Friday, July 11, 2008

Two Illuminations

CHAPLIN ON FATH –

“As I grow older I am becoming more preoccupied with faith. We live by it more than we think and achieve by it more than we realize. I believe that faith is a precursor of all our ideas. Without faith, there never could have evolved hypothesis, theory, science or mathematics. I believe that faith is an extension of the mind. It is the key that negates the impossible. To deny faith is to refute oneself and the spirit that generates all our creative forces.

“My faith is in the unknown, in all that we do not understand by reason; I believe that what is beyond our comprehension is a simple fact in other dimensions, and that in the realm of the unknown there is an infinite power of good.”

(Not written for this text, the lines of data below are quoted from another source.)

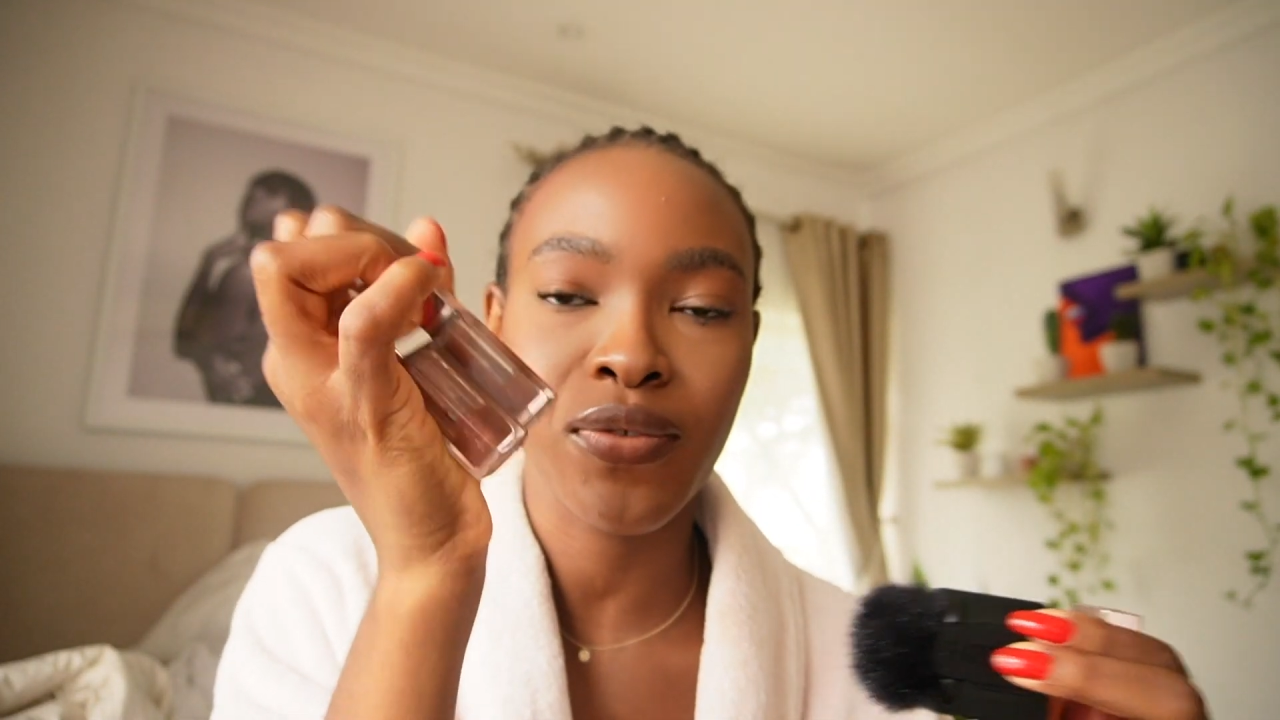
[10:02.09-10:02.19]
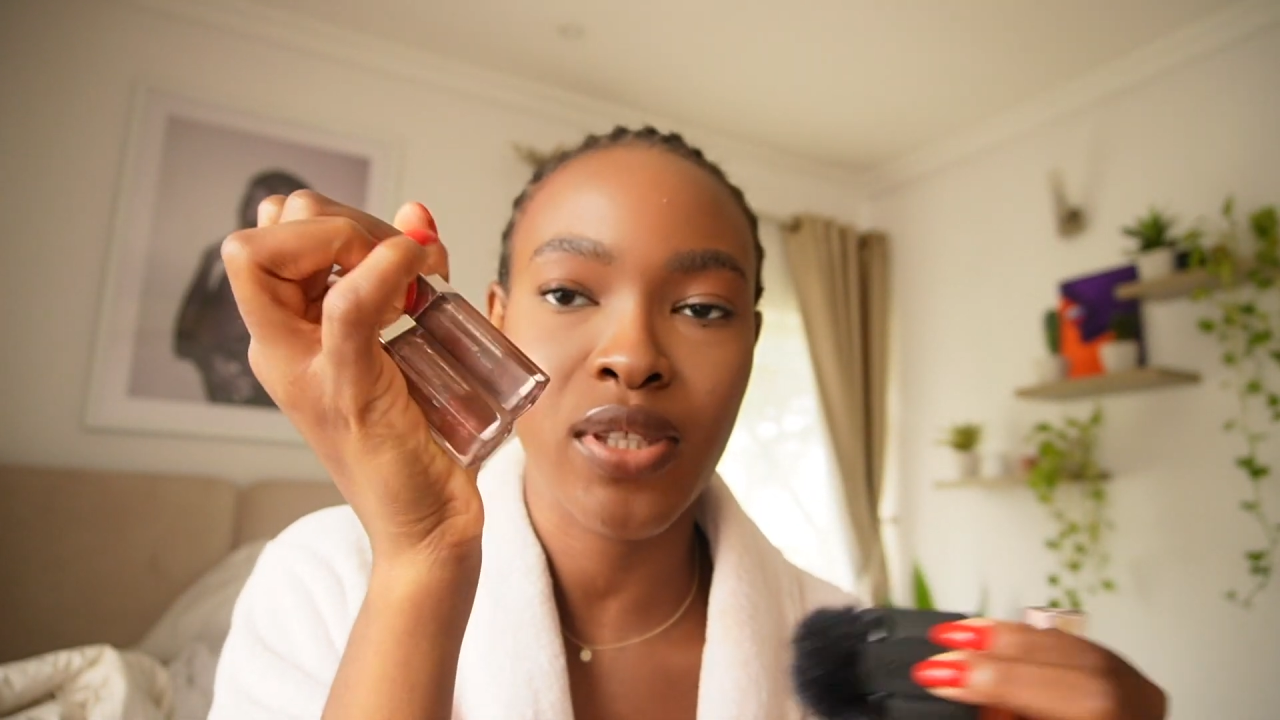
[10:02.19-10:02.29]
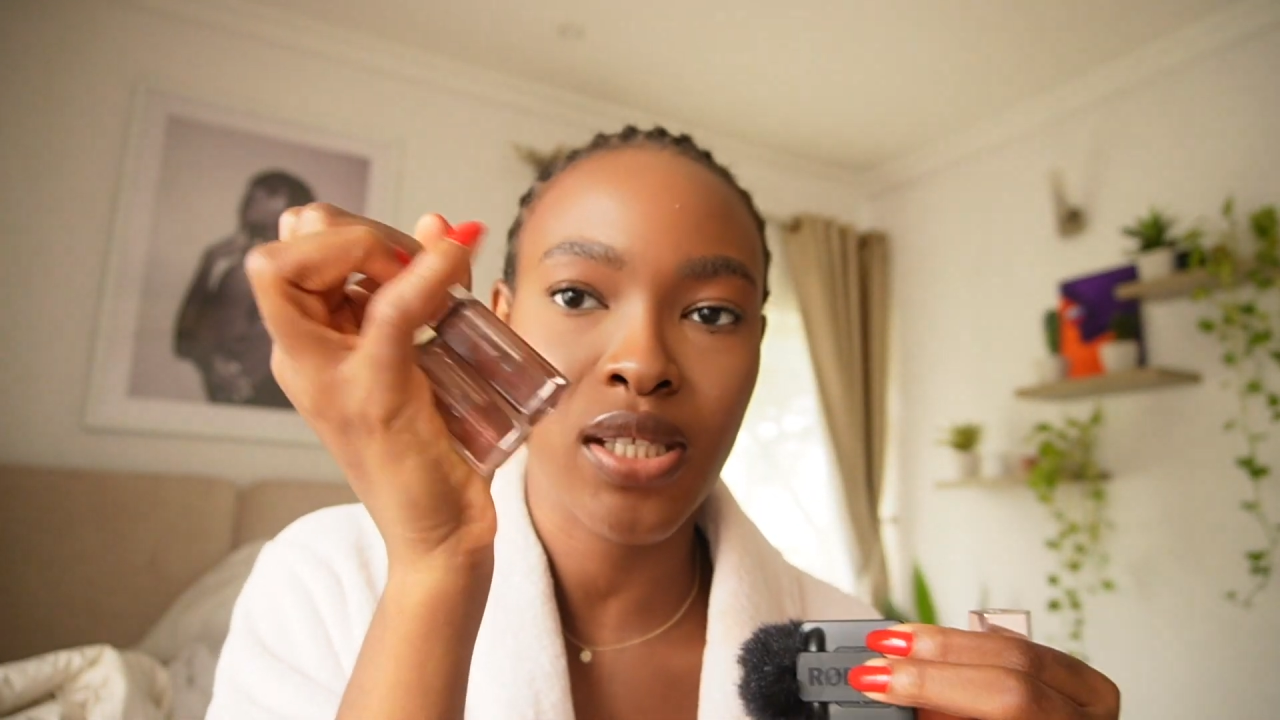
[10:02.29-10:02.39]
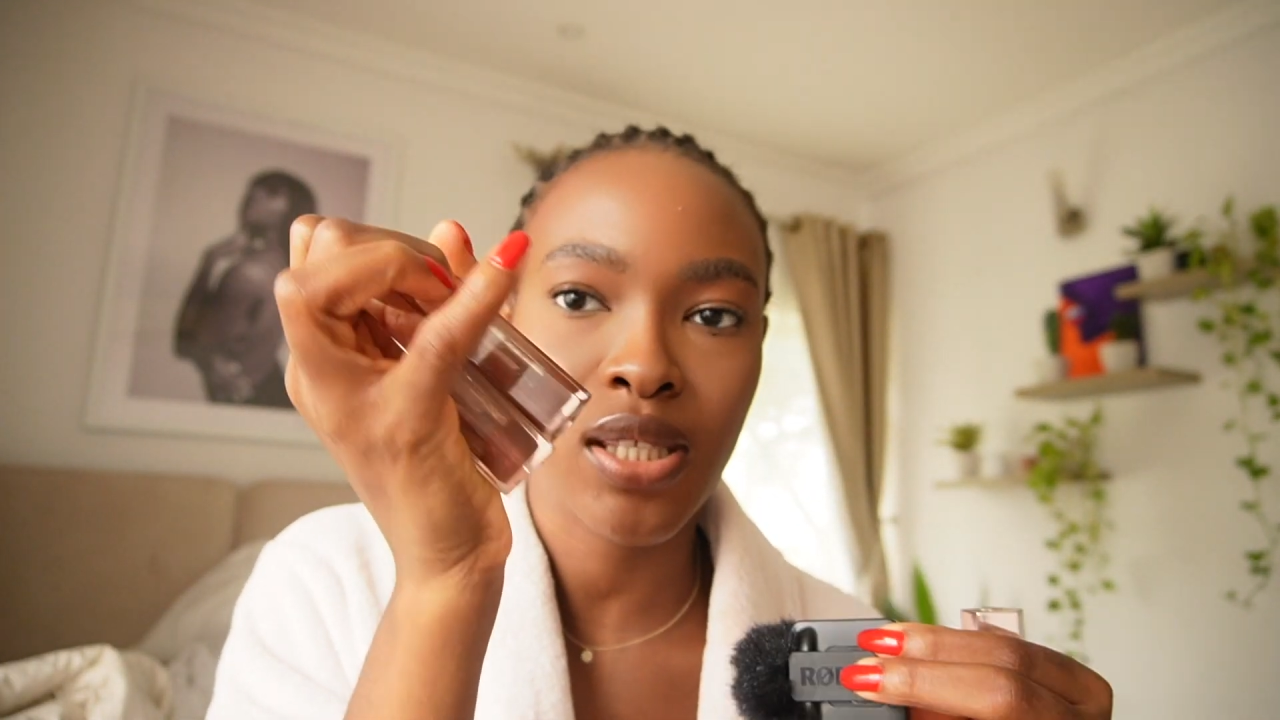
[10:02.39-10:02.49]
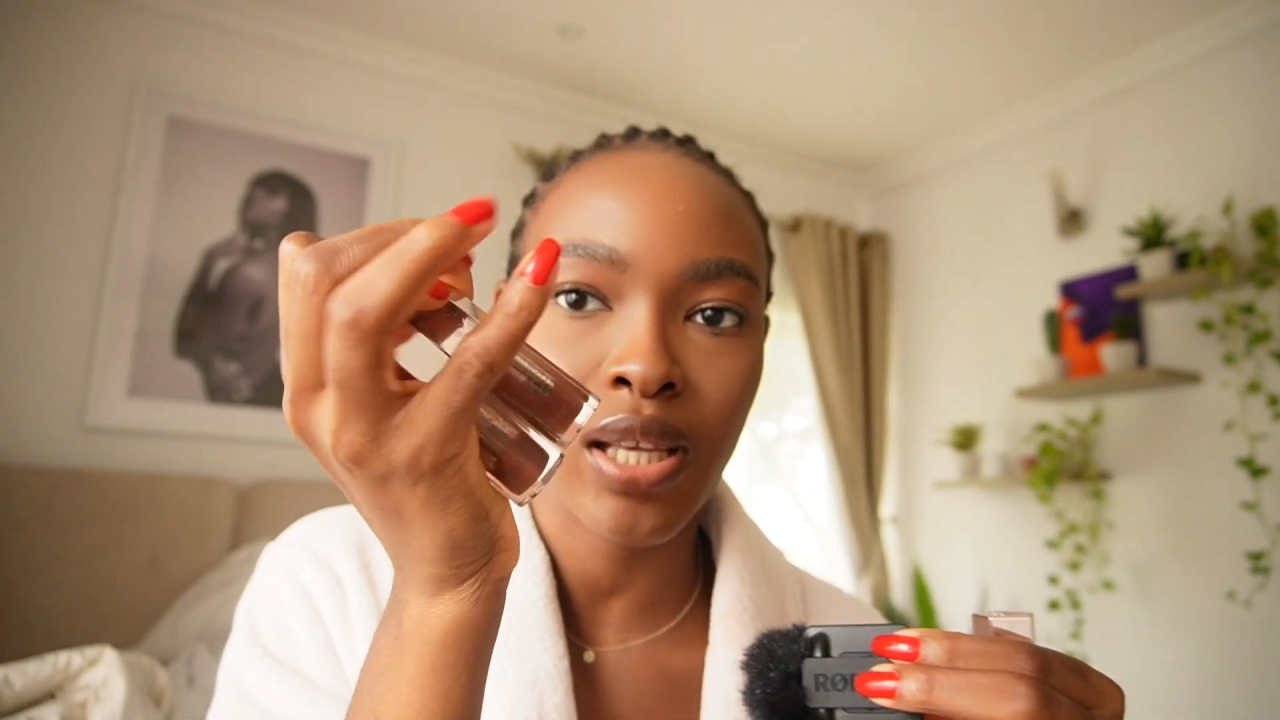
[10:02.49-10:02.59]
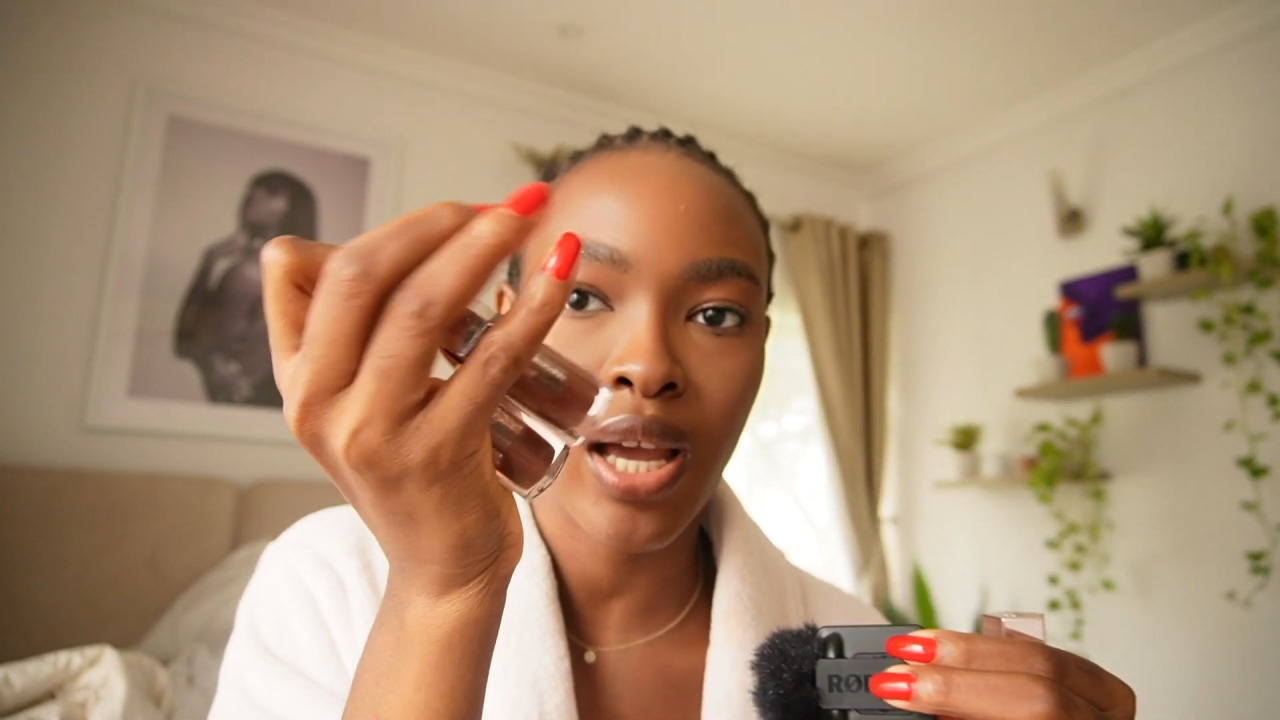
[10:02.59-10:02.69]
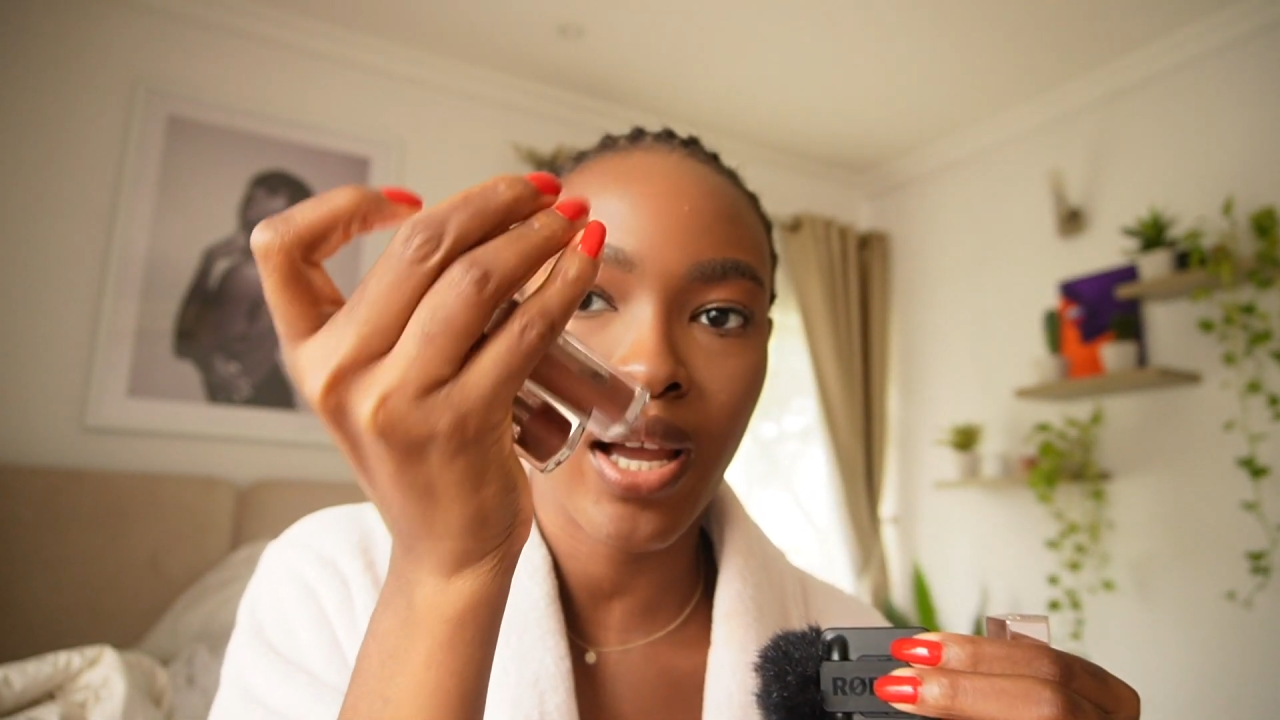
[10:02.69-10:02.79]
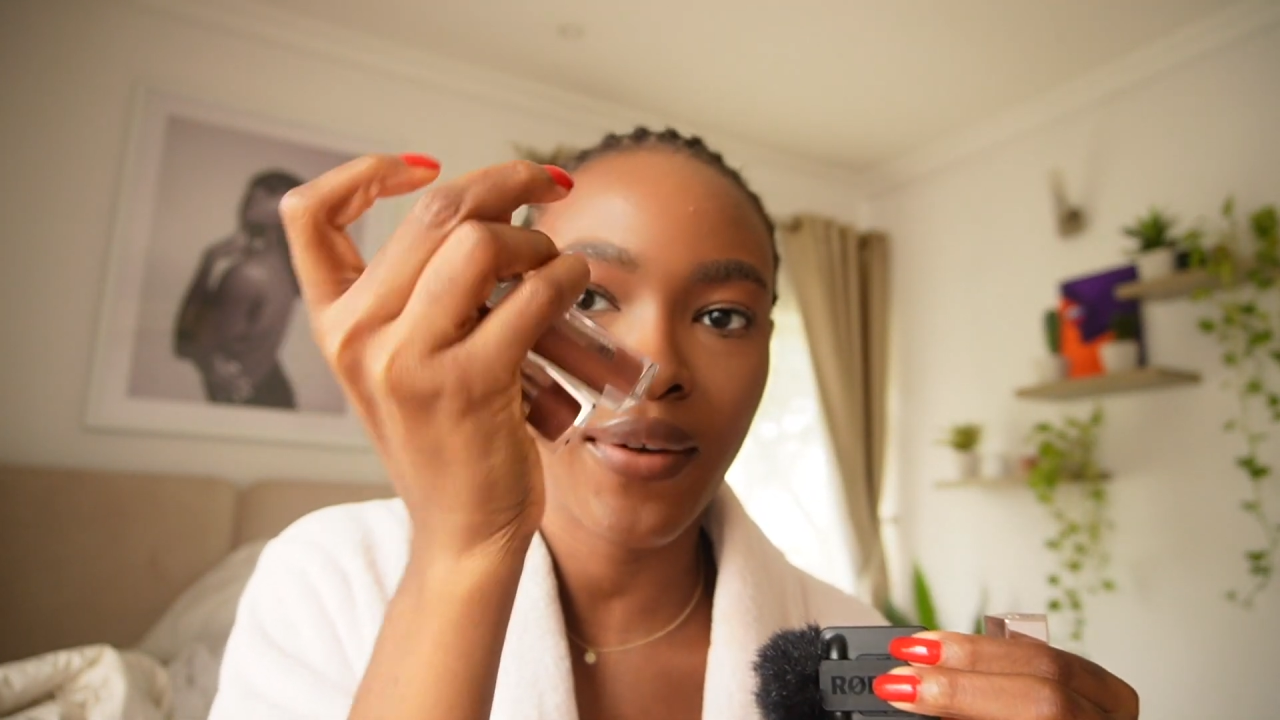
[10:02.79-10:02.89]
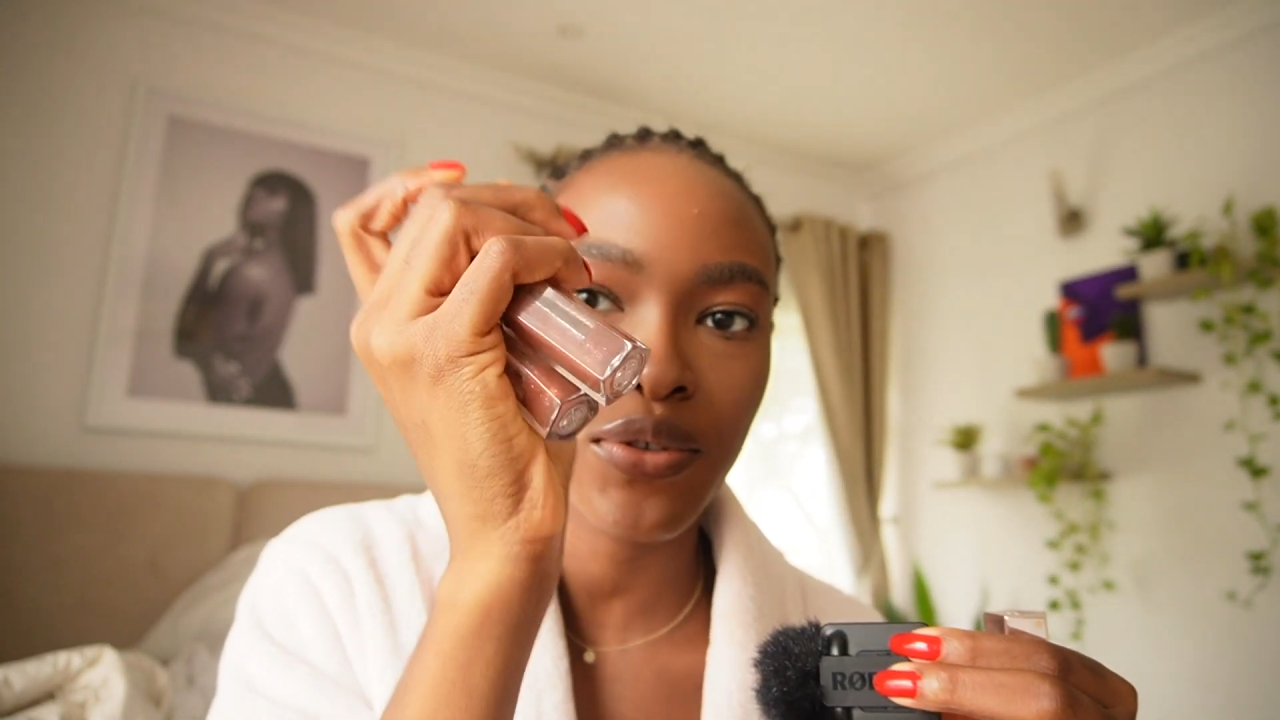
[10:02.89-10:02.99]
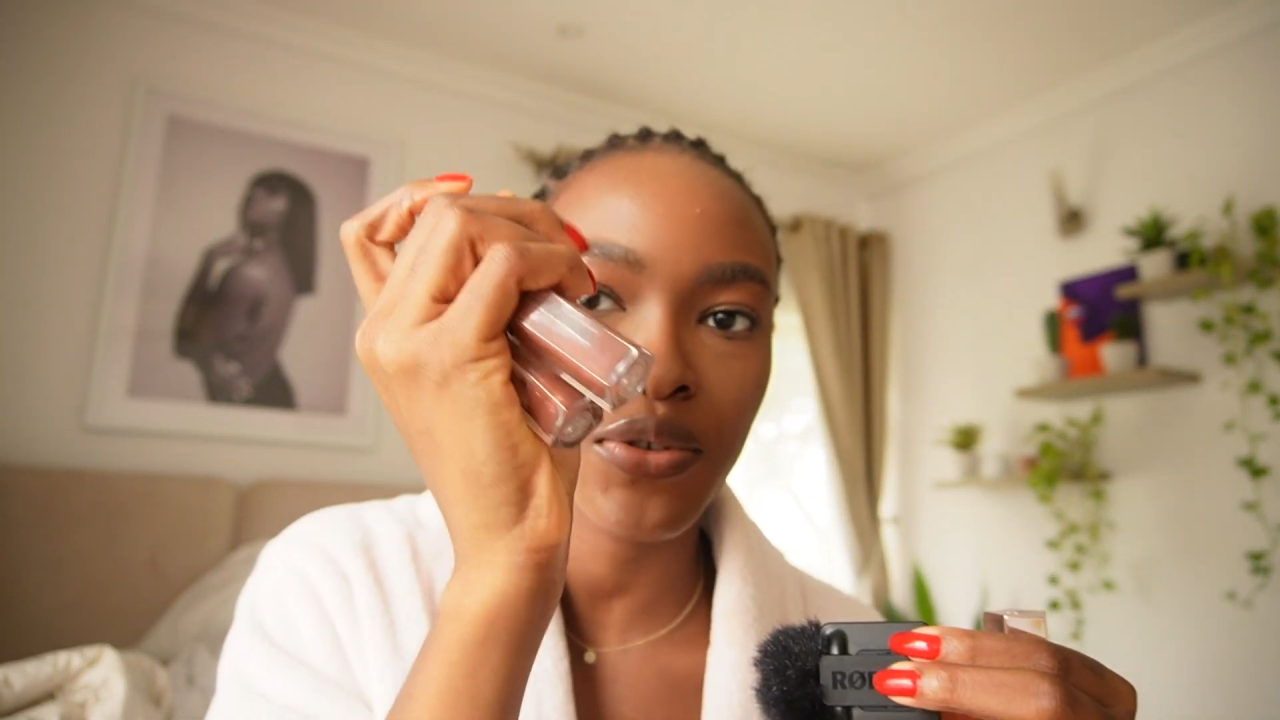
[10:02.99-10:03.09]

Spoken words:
this. Yeah,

Charles Chaplin, My Autobiography, Penguin, Harmondsworth, 1966, p.287

ILLUMINATIONS BY RIMBAUD –

“The Illuminations are an attempt to blow up all appearances, all orders, all forms of the world, which make our happiness. They are an attempt to blow up all happiness and make a work of pure unhappiness out of the debris and fragments of the explosion. But how strange! These fragments are not pieces of dirt and ugliness. They are not disgusting like pieces of blown-up body. They have a strange, fascinating beauty. They are like precious stones and broken tender whispers . . . This heap of fragments from all possible orders, which should reveal to us what lies beyond all orders of the world, beyond all happiness, rises before us like a glorious rainbow speaking to us of the sweetness of pleasure . . . How they shine, how they sparkle before us, all these diamonds and this foam, these drops of sweat and these eyes, these rays and their floating hair, these flames and this herbage of steel and emerald, these white, burning tears and these ringing, flashing dream flowers, these swarms of gold leaves, these balls of sapphire and these angels of the Illuminations!

From an essay on Rimbaud’s Illuminations by the Greek poet Demetrios Capetanakis, in: John Lehmann, Three Literary Friendships, Quartet Books, London, 1983, p. 93.